UAddMd is a highly customizable markdown renderer for Unity.
Though the most popular UI text solutions support rich text tags, writing is usually done outside of the editor and very often in Markdown.
There is already a bunch of similar projects, however, from what I have seen it is either only text support for runtime or full support, but in editor. Meaning all those projects haven't solved my problem of rendering the tutorial with illustrations (which is included as one of the samples).
UAddMd solves this by treating paths in image links ![label](path)
as addressable name - Unity + Addressables + Markdown. By default
UAddMd supports image and video rendering, but it also allows to extend the range of supported data by prowiding custom renderers.
UAddMd is based on Markdig - highly pluggable Markdown processor for .NET and tries to follow its philosophy of being easily extensible, so that if some part of your notes to game pipeline is missing you are likely to find or create an extension for both.
UAddMd uses Unity UI Toolkit, but as mentioned above it's not that hard to make it work with something else.
The package can be installed through the UPM by the link https://github.com/Alexiush/UAddMd.git
.
P.S. When Addressables are present in project but there was no initialization for them addressables from the package samples can fail to load.
To render markdown document IMarkdownRenderer implementations are used:
public interface IMarkdownRenderer
{
public void Initialize(VisualElement renderTarget, ViewsCollection viewsCollection, MarkdownContext outerContext = null);
public void UpdateRender();
public void ScrollTo(string targetName);
}
So in order to work with renderer you need to initialize it with VisualElement
which will be the canvas, ViewsCollection
to use and, if needed, pass it a context (dependencies).
There is a base implementation present as well as its versions wrapped as MonoBehaviour
and as a VisualElement
.
ViewsCollection
is an asset that contains a list of MarkdownView
objects that will be matched by the markdown element that must be processed.
It is actually a recurring pattern that is also used for inlines and addressables processing:
public interface IMatchable<T>
{
public bool Accepts(T obj);
}
public interface IMatchCollection<O, T> where O : IMatchable<T>
{
public IEnumerable<O> Matchables { get; }
public O DefaultMatchable { get; }
}
Such elements also are scriptable objects, so static collections can be formed and reused.
Markdown views are used to process blocks and container inlines, because those elements always produce a new VisualElement
. Their main function looks like this:
public void Render(MarkdownContext context, MarkdownObject mdObject, VisualElement layout, Func<MarkdownObject, IMarkdownView> viewSelector);
Usually, they just prepare given layout for their children as well as styling it.
To style their elements views use class lists and often it is possible to just enter your class names to the serialized list.
You also can setup the USS dependencies, so your custom styling can be used.
Inline elements usually are parts of the text, so they're not given their own visual element, but the current processing state they can commit to:
public void Process(InlineRenderingState renderingState, Func<Inline, InlineProcessor> processorSelector, Inline inline);
The state consists of two parts: text draft and rendered elements list.
So with text inlines usual algorithm is to add embracing rich tags on the draft stack, append the contents to the draft and then remove tags.

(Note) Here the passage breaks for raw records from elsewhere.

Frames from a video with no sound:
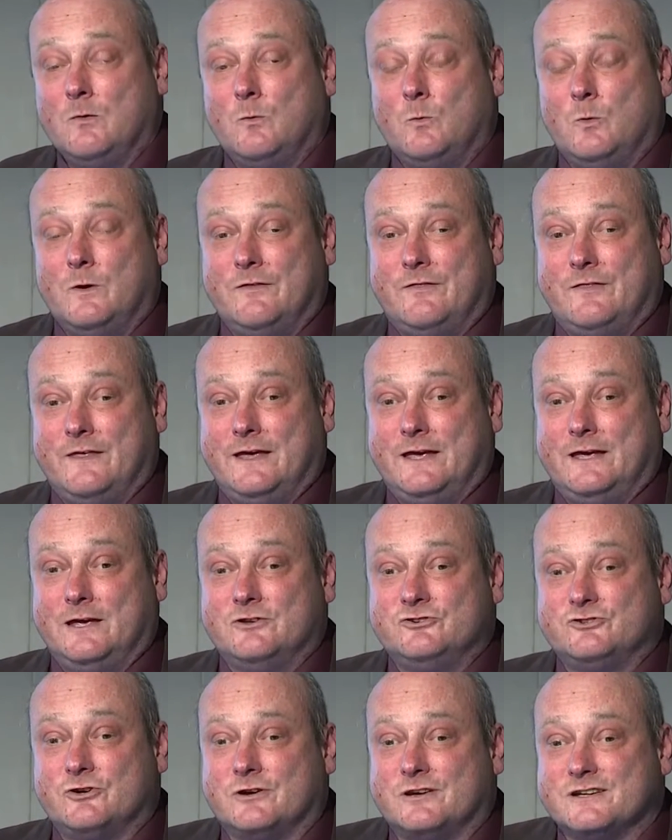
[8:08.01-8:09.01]
with the
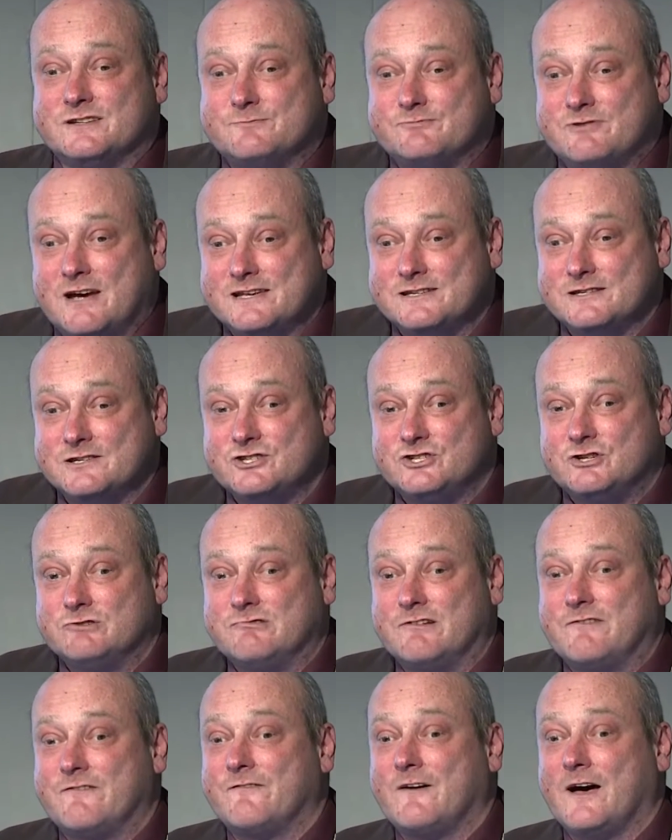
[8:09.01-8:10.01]
Juncus presence to
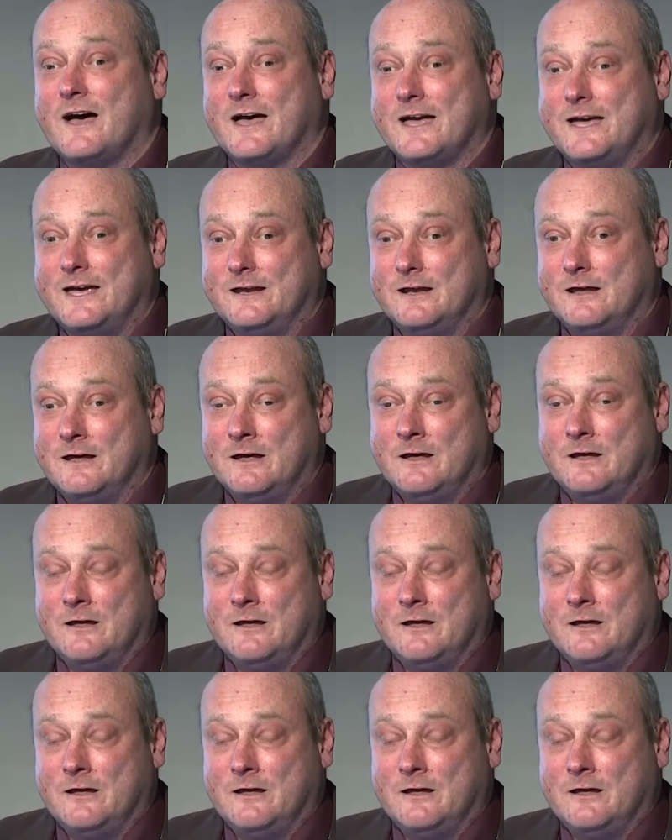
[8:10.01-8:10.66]
refine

Draft also has a list
of postproccessing functions Func<VisualElement, VisualElement>
that can be used for things like registering the callbacks.
However, some inlines (like image addressable) need different treatment. Usually, they push current draft so it is built as a visual element as is and reset it (which usually means removing the text, but not rich text tags and postprocessors). Their own element then gets added right into rendered elements list.
And the third category is the renderers for addressables. Their main function looks like this:
public abstract void ProcessAddressable(MarkdownContext context, VisualElement canvas, AsyncOperationHandle<object> handle, LinkInline inline);
They use not the loading result but the handle so they can handle erroneous or absent data too, they also keep source element just in case.
InlineProcessor
that handles addressable links also works in non-blocking manner. At first the placeholder is instantiated and processor selection and invokation is bound to addressables loading callback.
- Basic syntax, though html is not processed, so no custom heading ids.
- Rendering images and videos in a runtime.
- Custom styling.
- Custom styling in the editor (Somehow I can't get Unity's style rich text tag to work with custom stylesheets)
- Rendering videos in editor (VideoPlayer component is used)
- Extended syntax
- Base document - MarkdownRenderer with TestMarkdown as a text.
- Tutorial example - That exact tutorial for my game that made me think about creating the tool implemented.
- EditorWindow sample - Shows the usage of MarkdownRenderer in Editor UI.
- Custom addressable example - Example where custom renderer is created for config files so their addressables can be rendered.
Markdig - Amazing Markdown processor.